J'abaissais un peu plus ma capuche, mais visiblement il ne se doutait pas que la menace venait du ciel. Mais le jeu n'était pas assez amusant, j'avais l'avantage du vol, pas lui. Comme j'étais d'humeur joueuse, j'allais donc faire preuve de fair-play : le courser au sol. Notre archer en herbe reprit sa course, je sautais de toit en toit jusqu'à atterrir à terre et commençai à le prendre en chasse. Grimper, longer les murs, ramper, se faufiler… c'était comme jouer au chat et à la souris. Je n'eus aucun mal à le suivre, malgré le fait qu'il e me ménageait pas. Sa course folle ralentie, je l'avais surement fatigué. J'avançais d'un pas calme, serein, voire un peu décontracté. Nous étions à l'abri des regards, derrière une espèce de vieil entrepôt. J'avançais lentement, tout en restant un minimum cachée dans l'ombre. Visiblement, Mr Wood n'était pas rassuré, je pouvais apercevoir une dague à sa ceinture, et il avait aussi son arc… le combat risquait d'être compliqué s'il était habile. Il était hors de question que je sois blessée avant d'arriver à ma destination, la diplomatie allait donc être de mise si je voulais obtenir quoi que ce soit. Ma cible jeta un œil à sa dague, visiblement je lui faisais peur, alors qu'il me semblait bien plus grand… ironique, mais comme quoi la taille importe peu parfois.

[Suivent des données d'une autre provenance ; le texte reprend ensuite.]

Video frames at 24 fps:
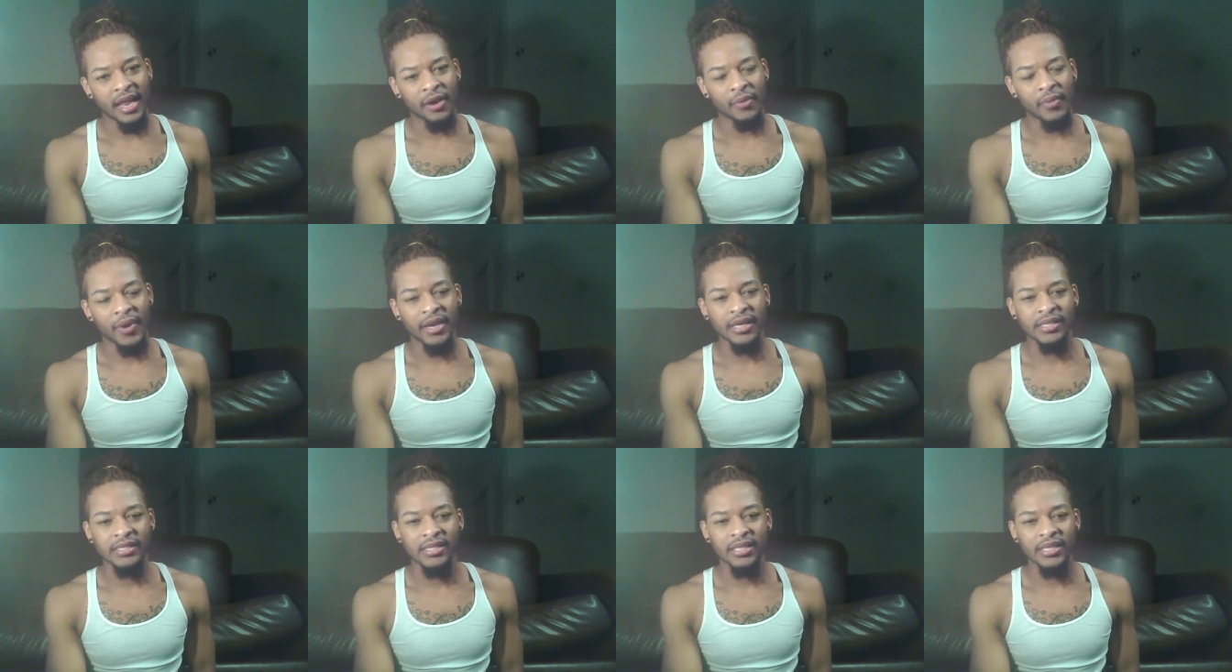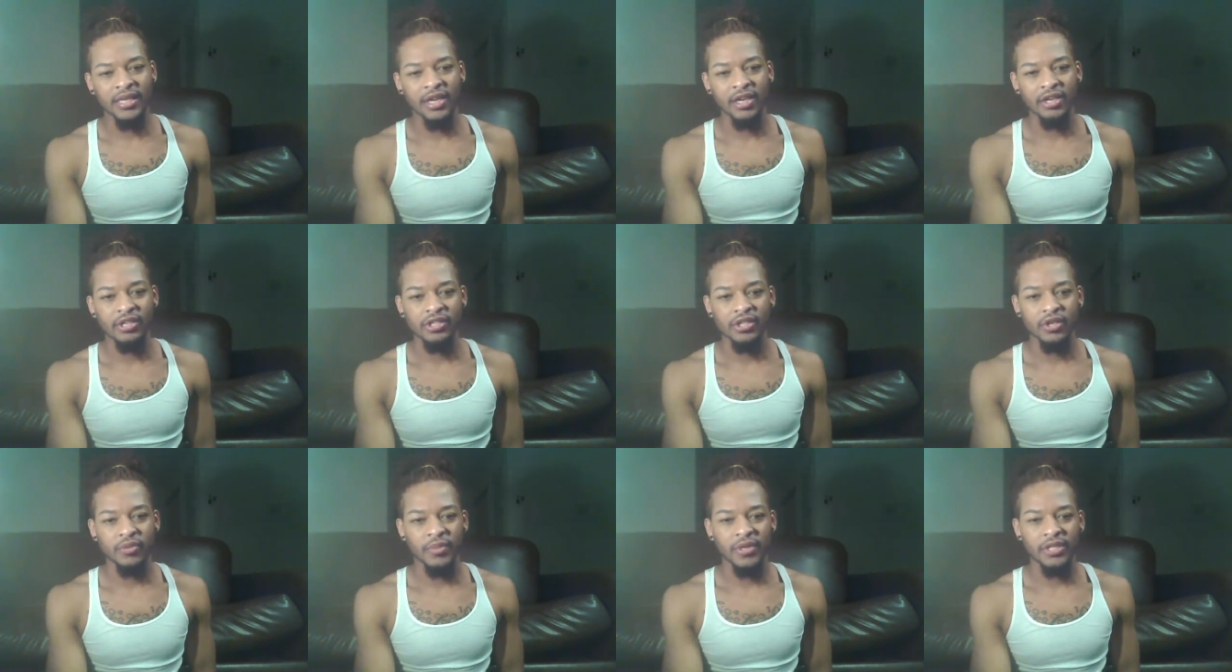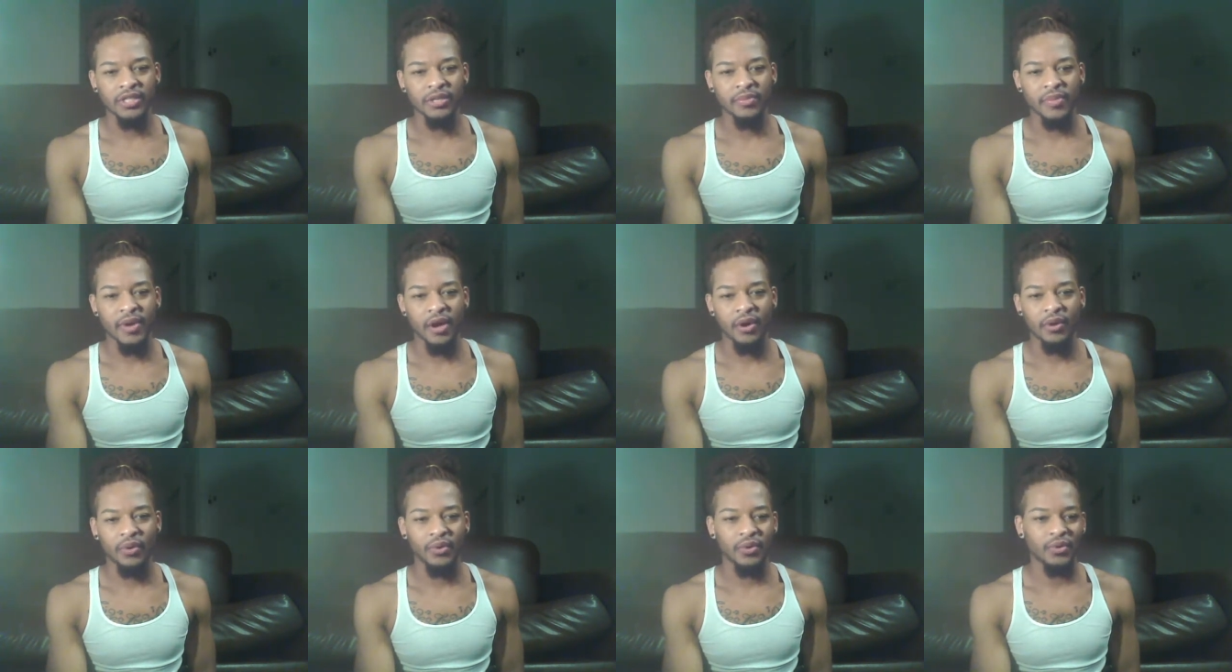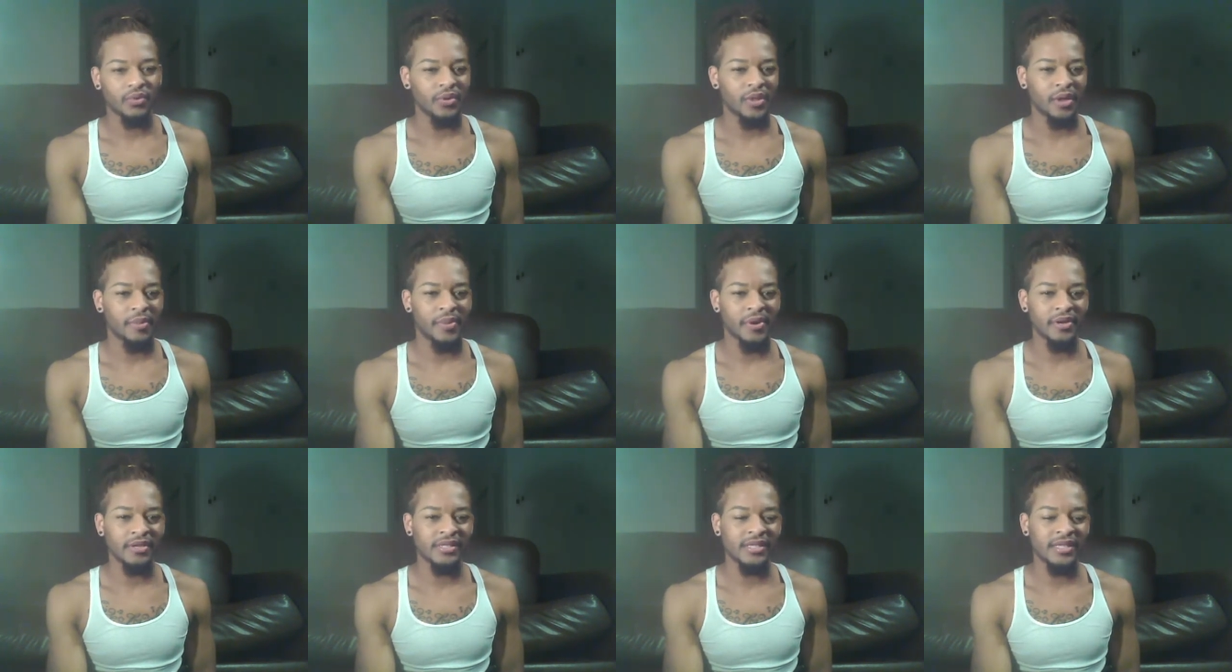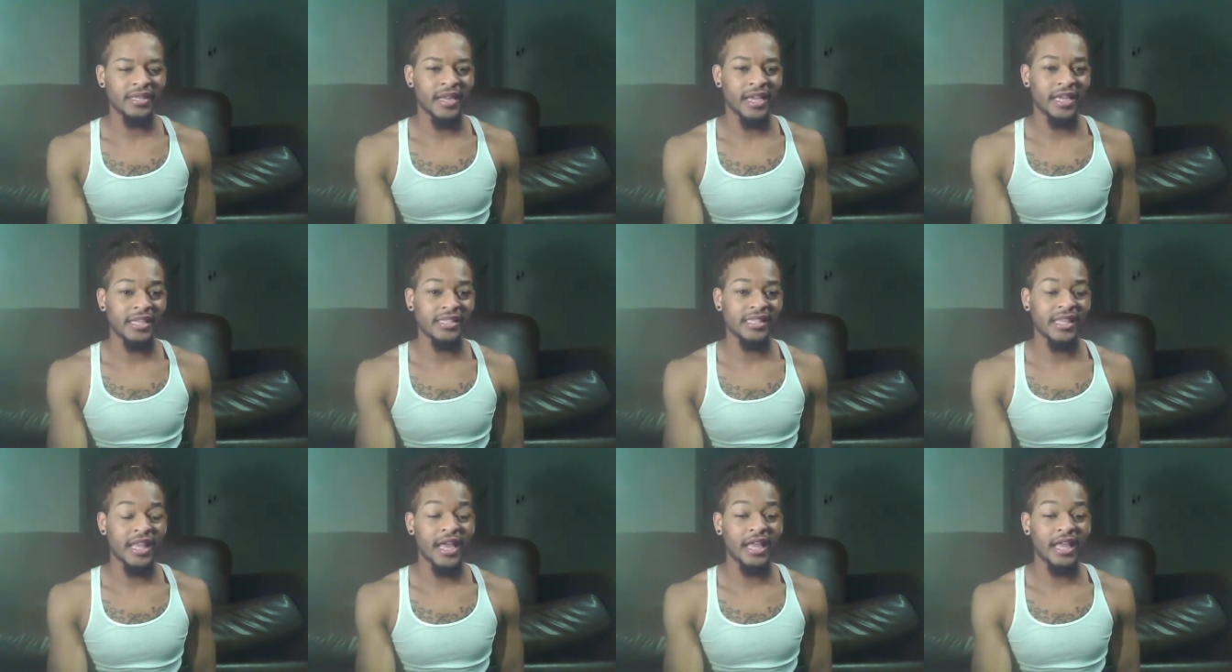Like, why does he care so much about who that person dates?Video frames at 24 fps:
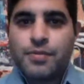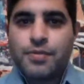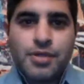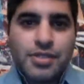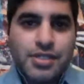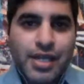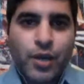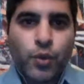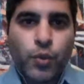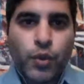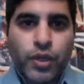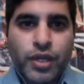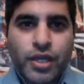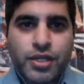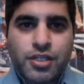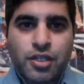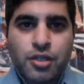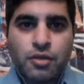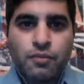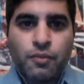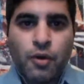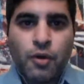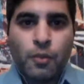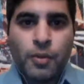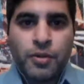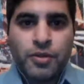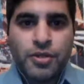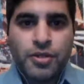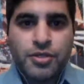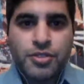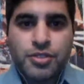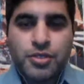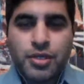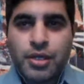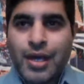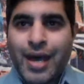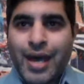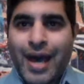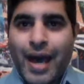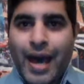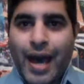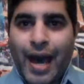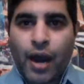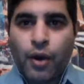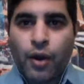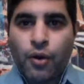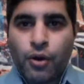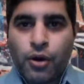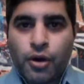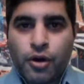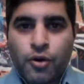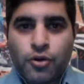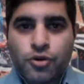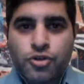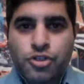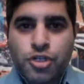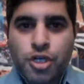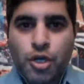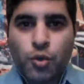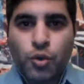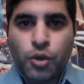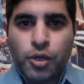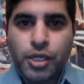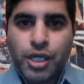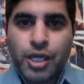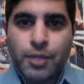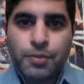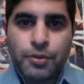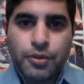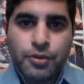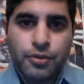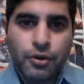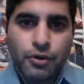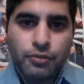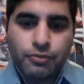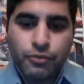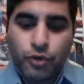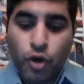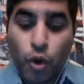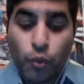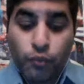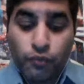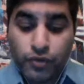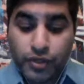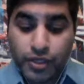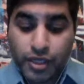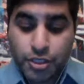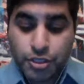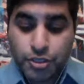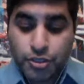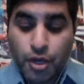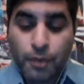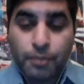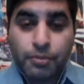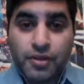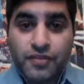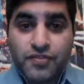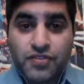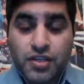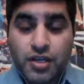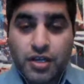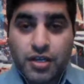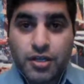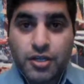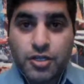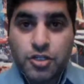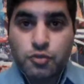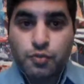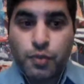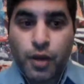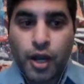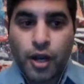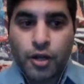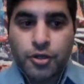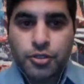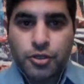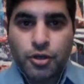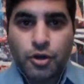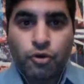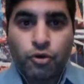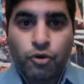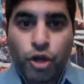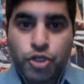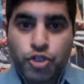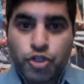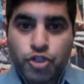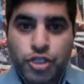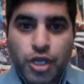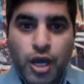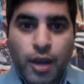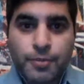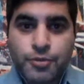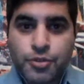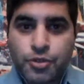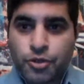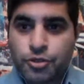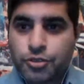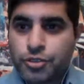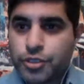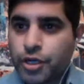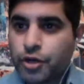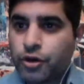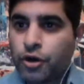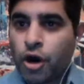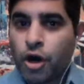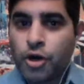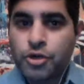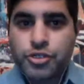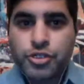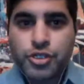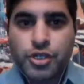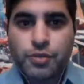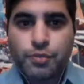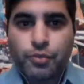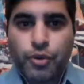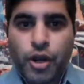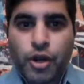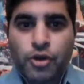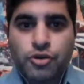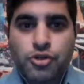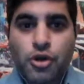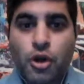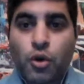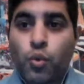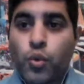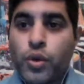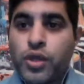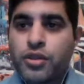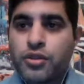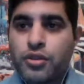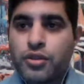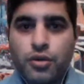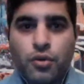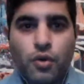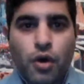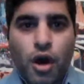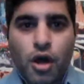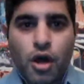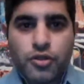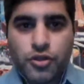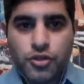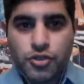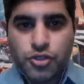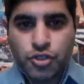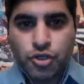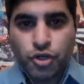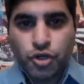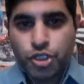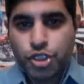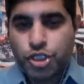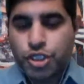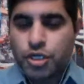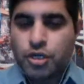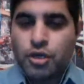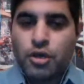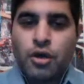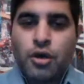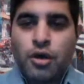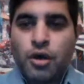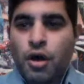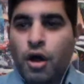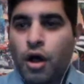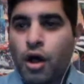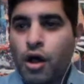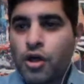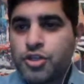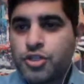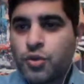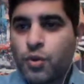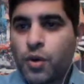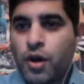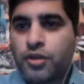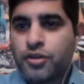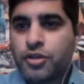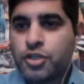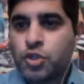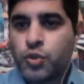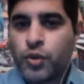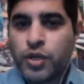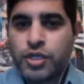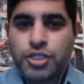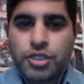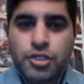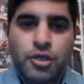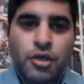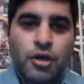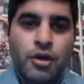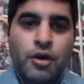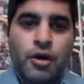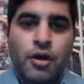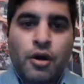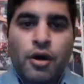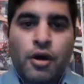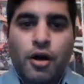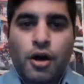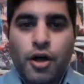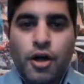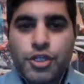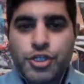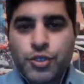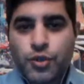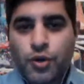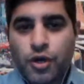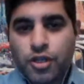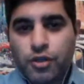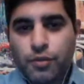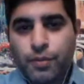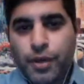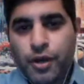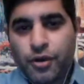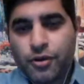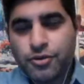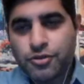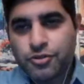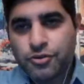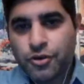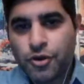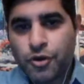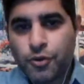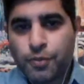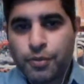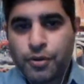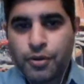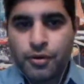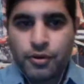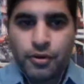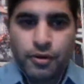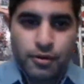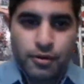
stay with us in the moment. This hour or so will hopefully get you uplifted and inspired to go crush your job search. And our hearts and prayers are with you on this search, also on the Twitch, also on the Periscope.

- Qui es-tu ? Que veux-tu ?

Que lui répondre ? Je suis celle qui va te piquer ce que tu viens de dérober ? JE le vis ranger la bourse et dégainer sa dague. Aïe… j'allais devoir la jouer fine, il paraissait assez habile avec vu avec quelle assurance il la maniait.

- Si c'est mon butin que tu veux, viens donc le chercher ! Me lança-t-il

Il me provoquait l'imbécile, mais je refusais de prendre le moindre risque. Une blessure mal placée me ferait perdre du temps et je n'avais pas ce luxe, il m'était beaucoup trop précieux. J'avançais dans la lumière de la lune afin qu'il me voit plus distinctement. Peut-être allais-je réussir à rassurer le grand gaillard ?

- Du calme mon grand, dis-je en retirant ma capuche dévoilant ainsi mon visage. Je ne suis pas là pour me battre, et je pense qu'il y a moyen de négocier, entre être raisonnable.

Je ne savais pas à qui j'avais affaire, la cicatrice de mon œil droit me démangeait, me rappelant de ne jamais sous-estimer mon ennemi. J'espérais juste que notre grand Robin allait être raisonnable… et que je finirais par réussir a trouver une carte.

Ne sachant pas de quelle faction il était je me permettais à mon tour de le provoquer.

- Je ne sais pas d'où tu viens mais tu dois connaître la règle sur ce genre de pratique en Dark Pledge, pas vu pas pris mais pris pendu. Et je suis sur que Sombra me payerait pour livrer un ennemi. Alors soit gentil range cette dague et parlons calmement.